Nicu Popescu is director of the Wider Europe program at the European Council of Foreign Relations.
After six weeks of fighting over the disputed region of Nagorno-Karabakh — and several failed cease-fires — Russia has mediated a deal between Armenia and Azerbaijan that appears likely to hold.
With the conflict now officially re-frozen, the situation has yielded two clear winners: Russia and Turkey, who flexed their muscle in the region while the European Union sat on the sidelines, appearing increasingly irrelevant in its own neighborhood.
Unless the EU rethinks its strategy in the region, it seems relegated to observing as others take charge.
The Russia-brokered deal bears striking resemblance to what Armenia, Azerbaijan and the international community agreed would be a reasonable compromise, under the so-called Madrid Principles a decade ago.
The main difference is that it is being implement by military force, not diplomats or politicians.
As part of the deal, Russia will deploy some 2,000 peacekeepers, ensuring that Nagorno-Karabakh will have a Russian-protected land connection to Armenia, and that Azerbaijan will have Russian-protected communication lines and transport links through Armenia to the Azeri exclave of Nakhchivan.
But if Azerbaijan might seem the victor and Armenia the loser, the situation is more complicated for both.
For Baku, this is more of a Faustian bargain than a victory. Azerbaijan acquired seven territories around Nagorno-Karabakh, previously occupied by Armenia, and will get to keep the territorial gains it made in the enclave, but will have to accept constraints on its future foreign policy and security.
With Russian military presence on what is internationally recognized as Azerbaijan’s territory, and Russian security personnel ensuring Azerbaijani access to its exclave in Nakhchivan, Moscow suddenly acquires much more security leverage in the country.
Nagorno-Karabakh will now look more like Georgia’s secessionist regions of Abkhazia and South Ossetia before 2008. Georgia’s two separatist regions have long been geopolitically convenient conflict zones that allowed Russia to raise or lower the security temperature to influence domestic politics and the security situation in Georgia.
Azerbaijan has joined the club now.

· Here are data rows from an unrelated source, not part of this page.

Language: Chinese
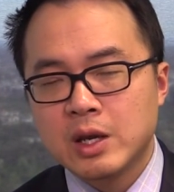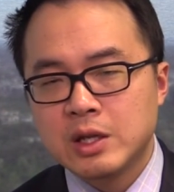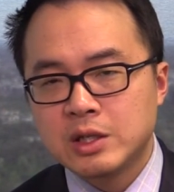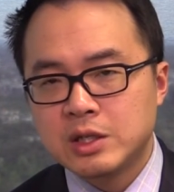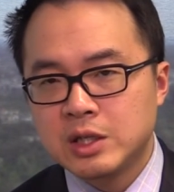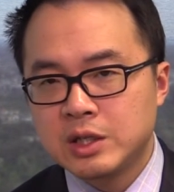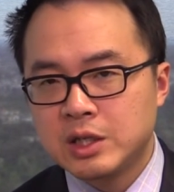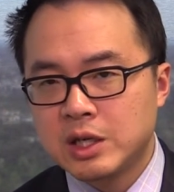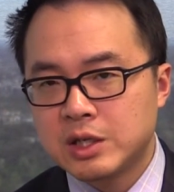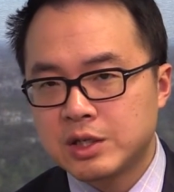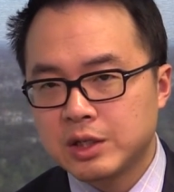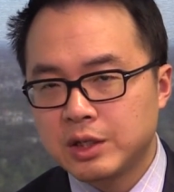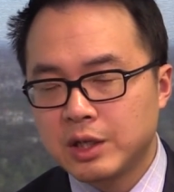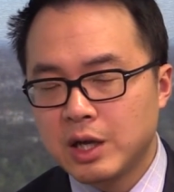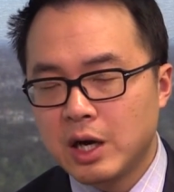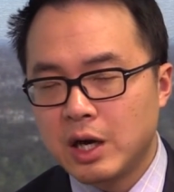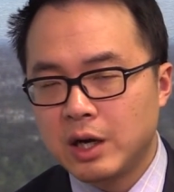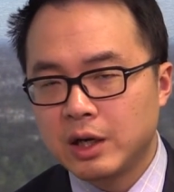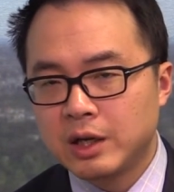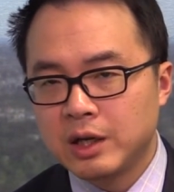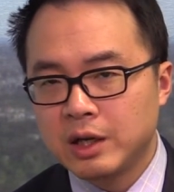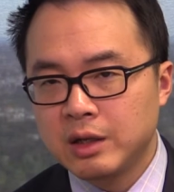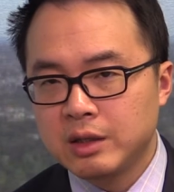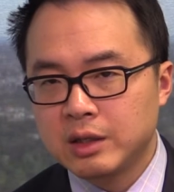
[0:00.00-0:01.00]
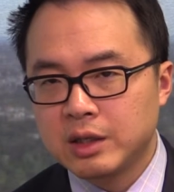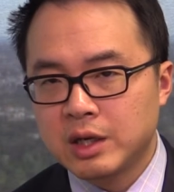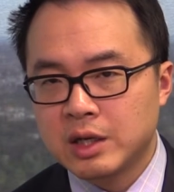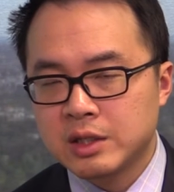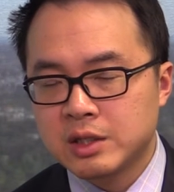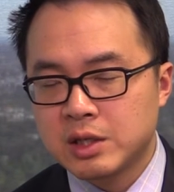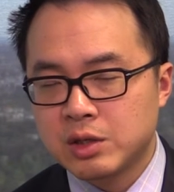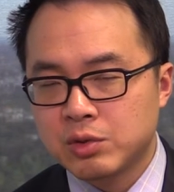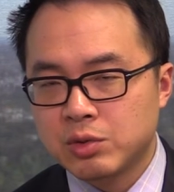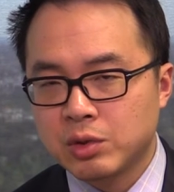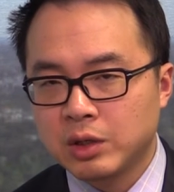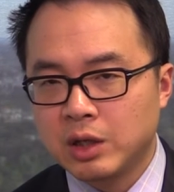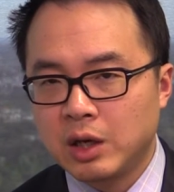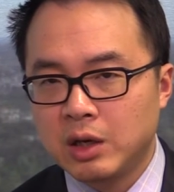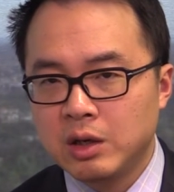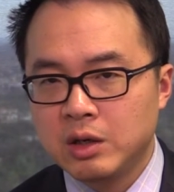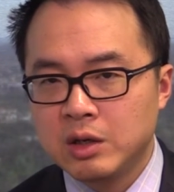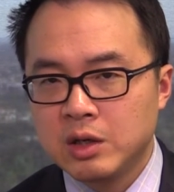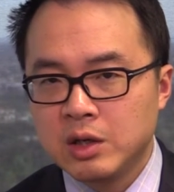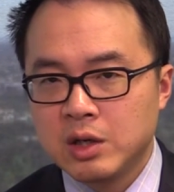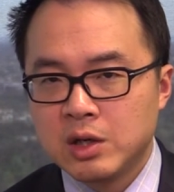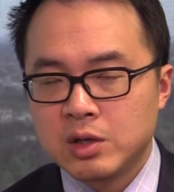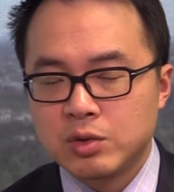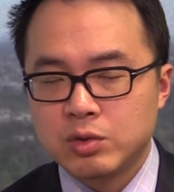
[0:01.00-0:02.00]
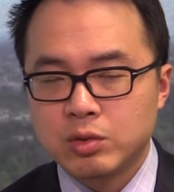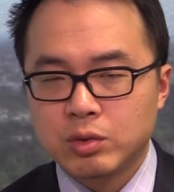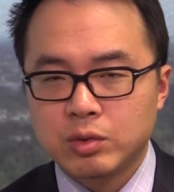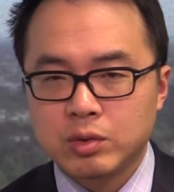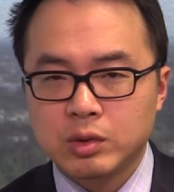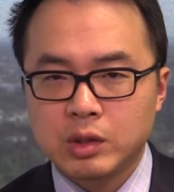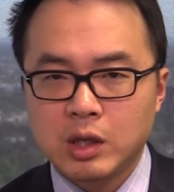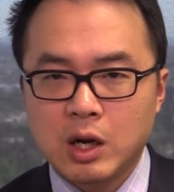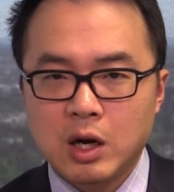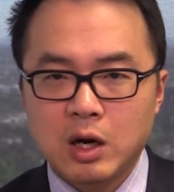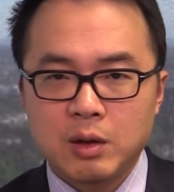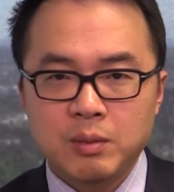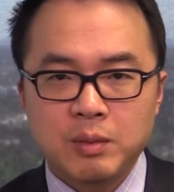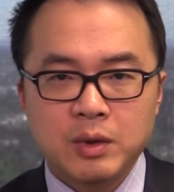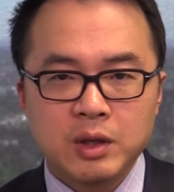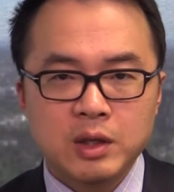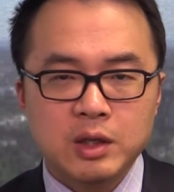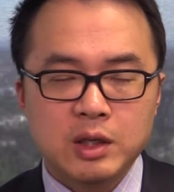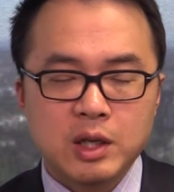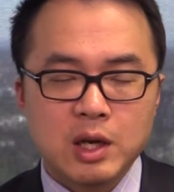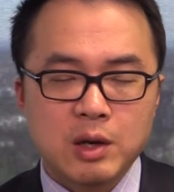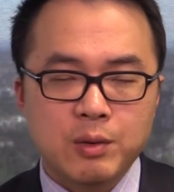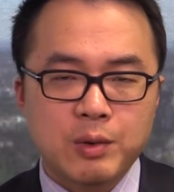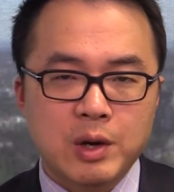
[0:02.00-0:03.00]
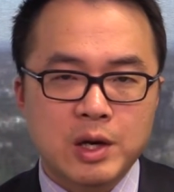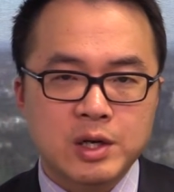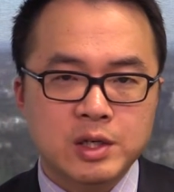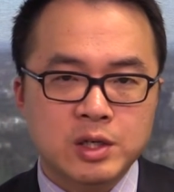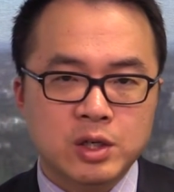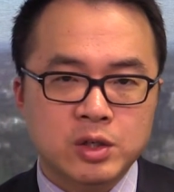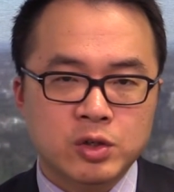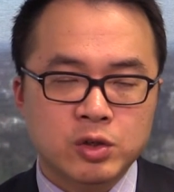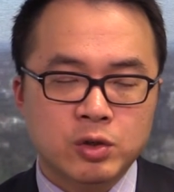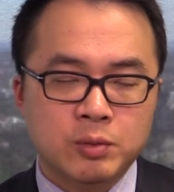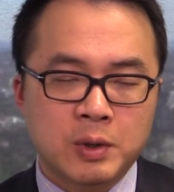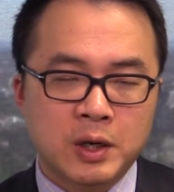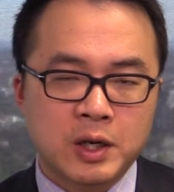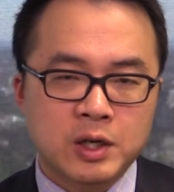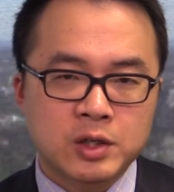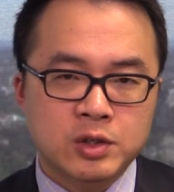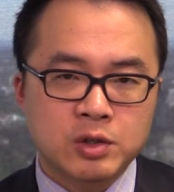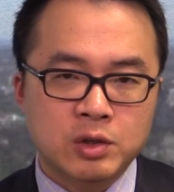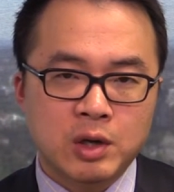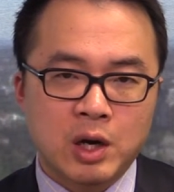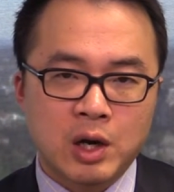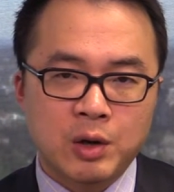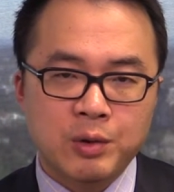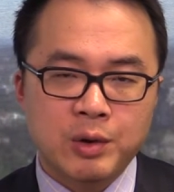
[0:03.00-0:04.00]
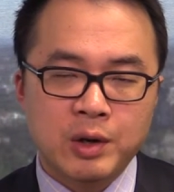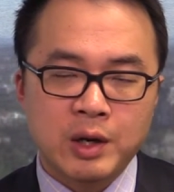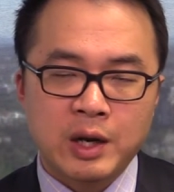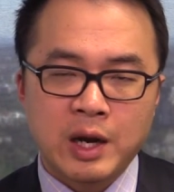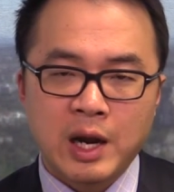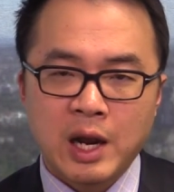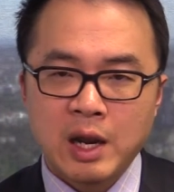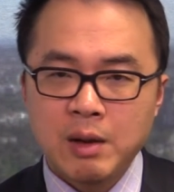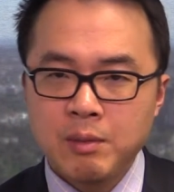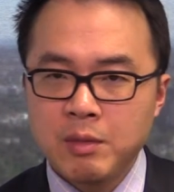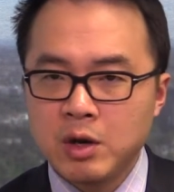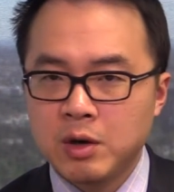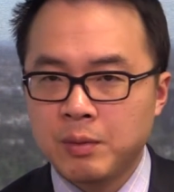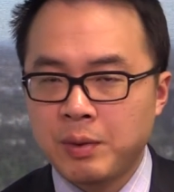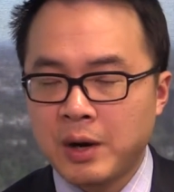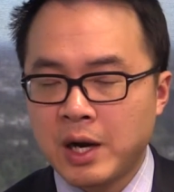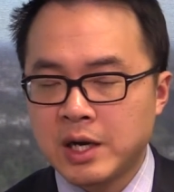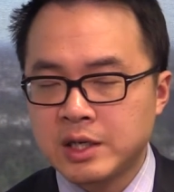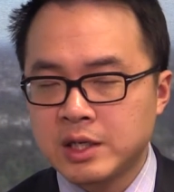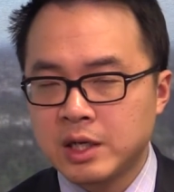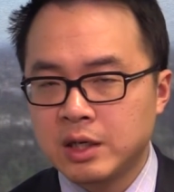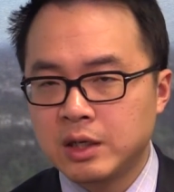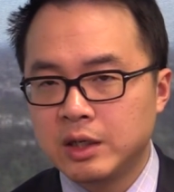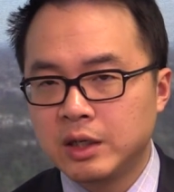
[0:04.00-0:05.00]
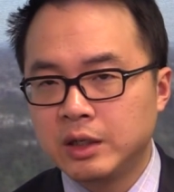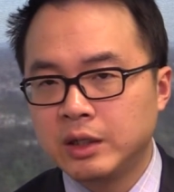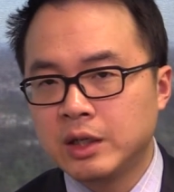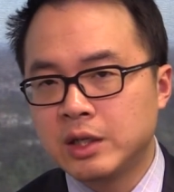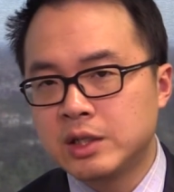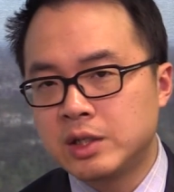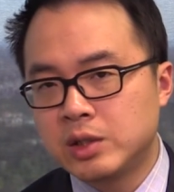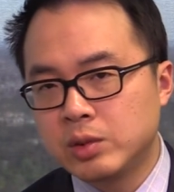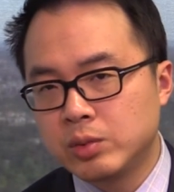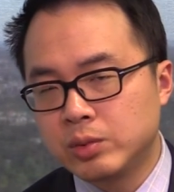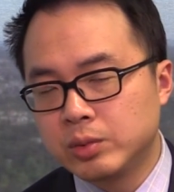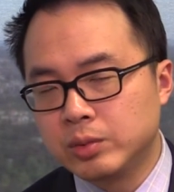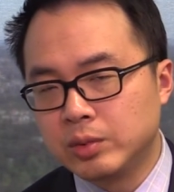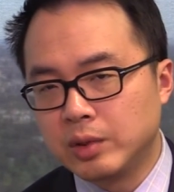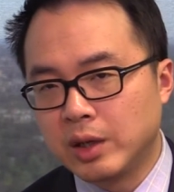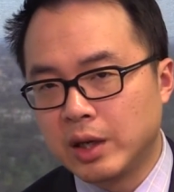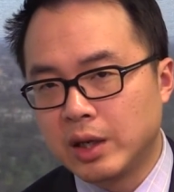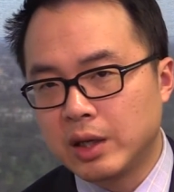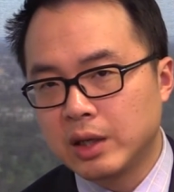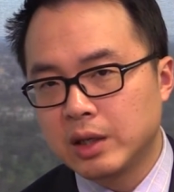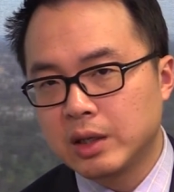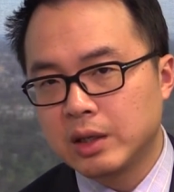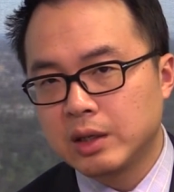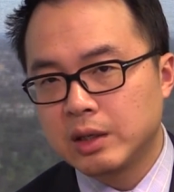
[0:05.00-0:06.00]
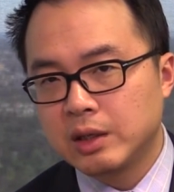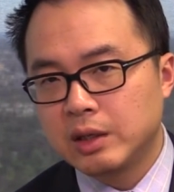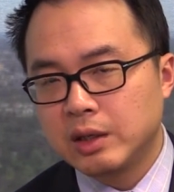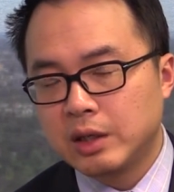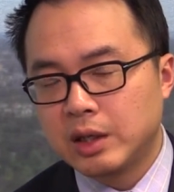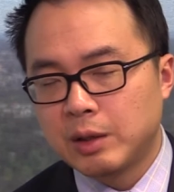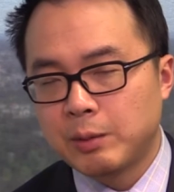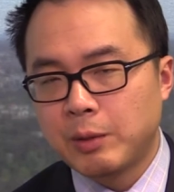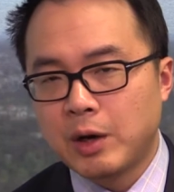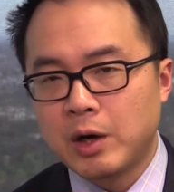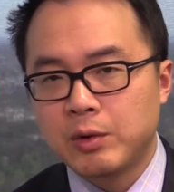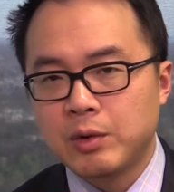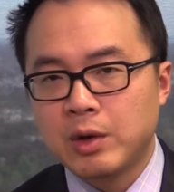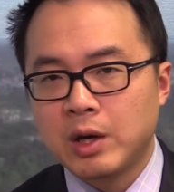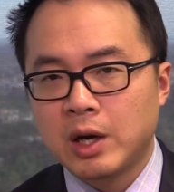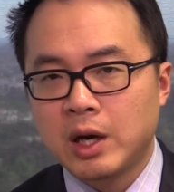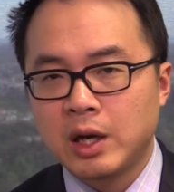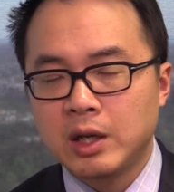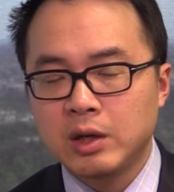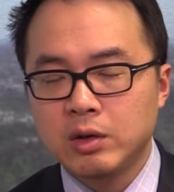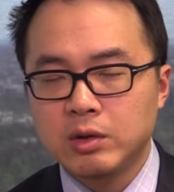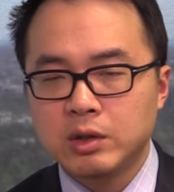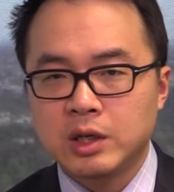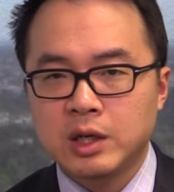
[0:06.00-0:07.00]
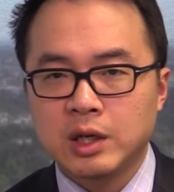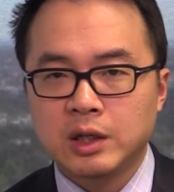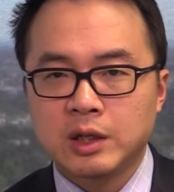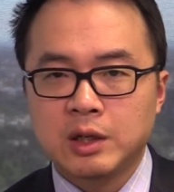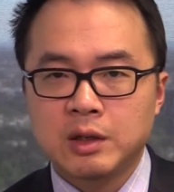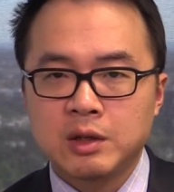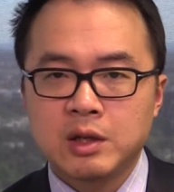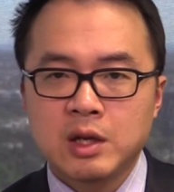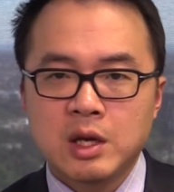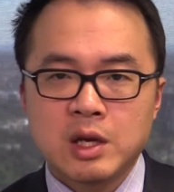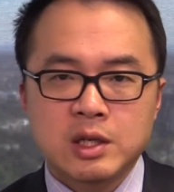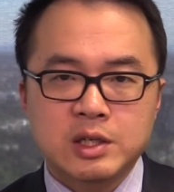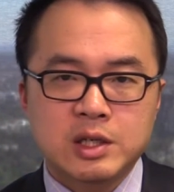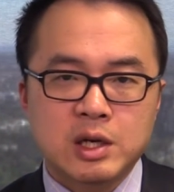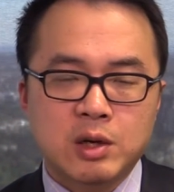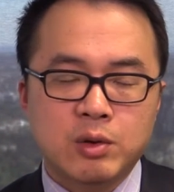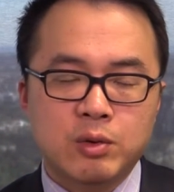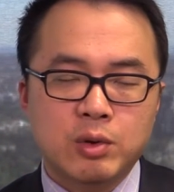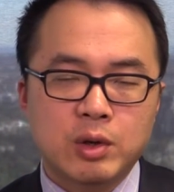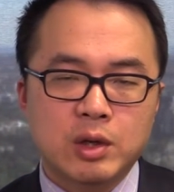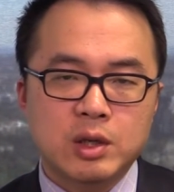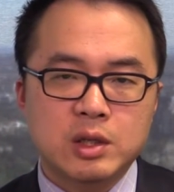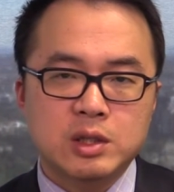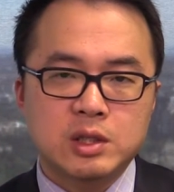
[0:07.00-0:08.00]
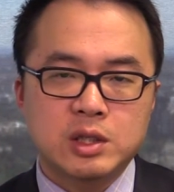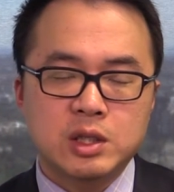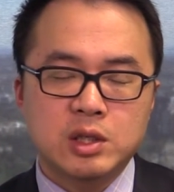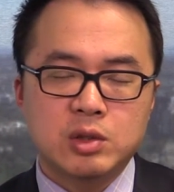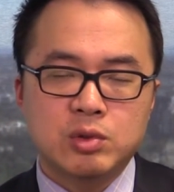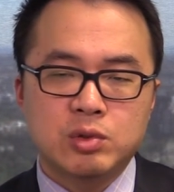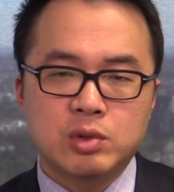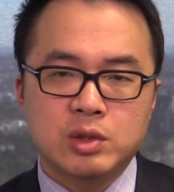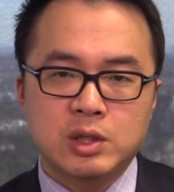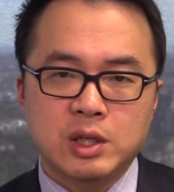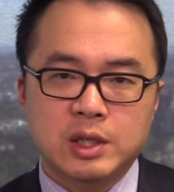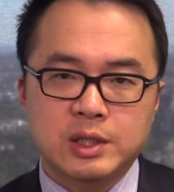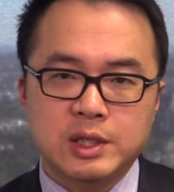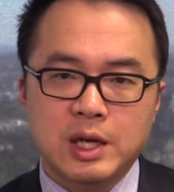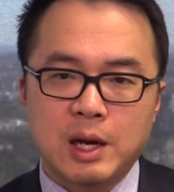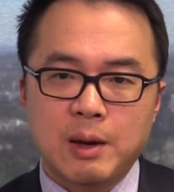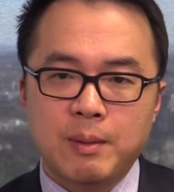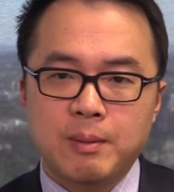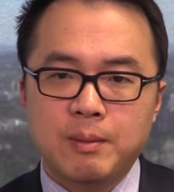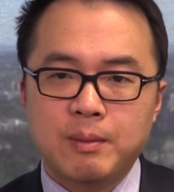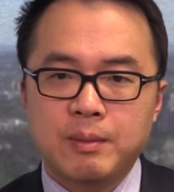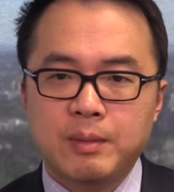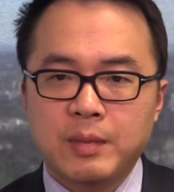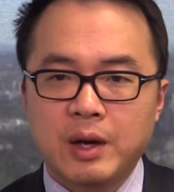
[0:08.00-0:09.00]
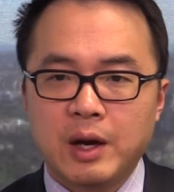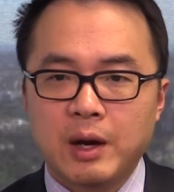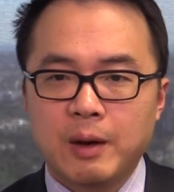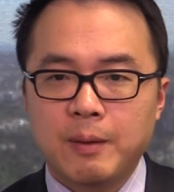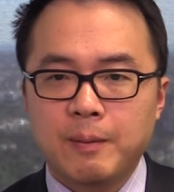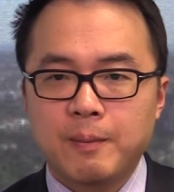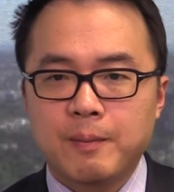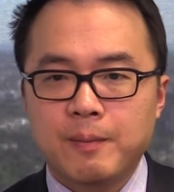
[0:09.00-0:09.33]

今天是第二天，刚才说到，如果到了明天晚上收盘的时候，澳元还没有爬上零点七五五零，那么澳元很有可能将会继续向下啊。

In the short term, this will lead to an Azeri-Russian honeymoon but could become a source of future instability and acrimony in Moscow-Baku relations.
Armenia, meanwhile, retains de facto control of part of Nagorno-Karabakh, and the deployment of Russian peacekeepers on the ground makes the country less vulnerable to future conflagrations.

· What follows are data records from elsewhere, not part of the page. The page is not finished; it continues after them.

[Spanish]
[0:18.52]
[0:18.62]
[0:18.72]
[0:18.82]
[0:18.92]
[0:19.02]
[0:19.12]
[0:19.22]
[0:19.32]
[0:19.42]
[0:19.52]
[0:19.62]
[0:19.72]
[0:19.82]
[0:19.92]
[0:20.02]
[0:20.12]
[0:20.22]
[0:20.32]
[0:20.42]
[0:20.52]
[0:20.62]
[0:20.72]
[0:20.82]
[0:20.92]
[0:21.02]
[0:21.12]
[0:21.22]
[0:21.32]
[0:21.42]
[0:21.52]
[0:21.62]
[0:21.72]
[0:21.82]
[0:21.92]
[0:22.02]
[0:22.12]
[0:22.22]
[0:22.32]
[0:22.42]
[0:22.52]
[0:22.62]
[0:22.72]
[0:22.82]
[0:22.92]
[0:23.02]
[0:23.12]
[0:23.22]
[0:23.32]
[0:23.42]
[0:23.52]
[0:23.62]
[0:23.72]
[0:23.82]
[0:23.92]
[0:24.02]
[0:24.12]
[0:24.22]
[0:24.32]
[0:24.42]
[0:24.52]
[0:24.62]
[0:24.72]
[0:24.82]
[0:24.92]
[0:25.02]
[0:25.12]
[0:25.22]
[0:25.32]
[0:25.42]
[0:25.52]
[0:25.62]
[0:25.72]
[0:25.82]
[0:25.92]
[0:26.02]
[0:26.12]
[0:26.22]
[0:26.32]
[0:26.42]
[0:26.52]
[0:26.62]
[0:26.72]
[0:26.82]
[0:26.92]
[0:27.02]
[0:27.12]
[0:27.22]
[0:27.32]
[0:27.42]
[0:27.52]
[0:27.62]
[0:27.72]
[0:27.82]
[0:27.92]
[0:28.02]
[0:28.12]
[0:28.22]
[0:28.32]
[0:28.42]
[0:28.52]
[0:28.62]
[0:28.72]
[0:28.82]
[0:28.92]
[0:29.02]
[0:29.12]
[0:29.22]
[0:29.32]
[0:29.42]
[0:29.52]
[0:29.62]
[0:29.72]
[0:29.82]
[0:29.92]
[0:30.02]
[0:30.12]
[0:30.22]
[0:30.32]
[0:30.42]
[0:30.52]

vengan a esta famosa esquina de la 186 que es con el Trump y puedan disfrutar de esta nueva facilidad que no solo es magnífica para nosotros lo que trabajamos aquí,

As a result, however, Armenia finds itself in the much more difficult situation of having dramatically increased its already high dependence on Moscow, with what remains of Armenian-controlled Nagorno-Karabakh now indefensible without Russia. Yerevan now faces the possibility that Russia will push it even harder into making painful concessions in domestic or foreign policy.
The real winners of the latest flare-up over Nagorno-Karabakh, ultimately, are Turkey and Russia. Moscow has tightened the screws of its control of Armenia and the country’s domestic and foreign policies. It also has much more military and security leverage on future developments in Azerbaijan.
Turkey also has cause for celebration. Its ally Azerbaijan re-acquired its seven districts and part of Nagorno-Karabakh thanks in large part to Turkish support. The Turkish military and Turkish-made drones got good publicity, as did Turkey’s credibility as a power that truly supports its allies (unlike Russia). And despite Turkey’s bold military maneuvering, Ankara and Moscow’s capacity to remain on good terms remained unshaken.
None of the above bodes well for the EU’s own foreign policy and international profile.
Foreign policymaking in the EU’s wider neighborhood has become increasingly militarized. The key players in the region are not EU countries; instead Turkey, Russia and now Azerbaijan increasingly see bold military action as an efficient and sure way to success, from the South Caucasus to Syria and Libya.
As long as the EU continues to focus almost exclusively on diplomatic and economic means to exercise its power in its neighborhood, this trend will continue.
There is no quick way out of this irrelevance for the EU. Still, short of sending military troops and inserting itself into every military imbroglio on its periphery, there is another possible way forward.
The EU must start developing military, intelligence and cybersecurity partnerships with several countries around its eastern and southern flanks. It needs to become a power that can exert influence in the security realm, in addition to its political and economic clout. Only then, with time, will the EU’s voice be better heard where it matters most.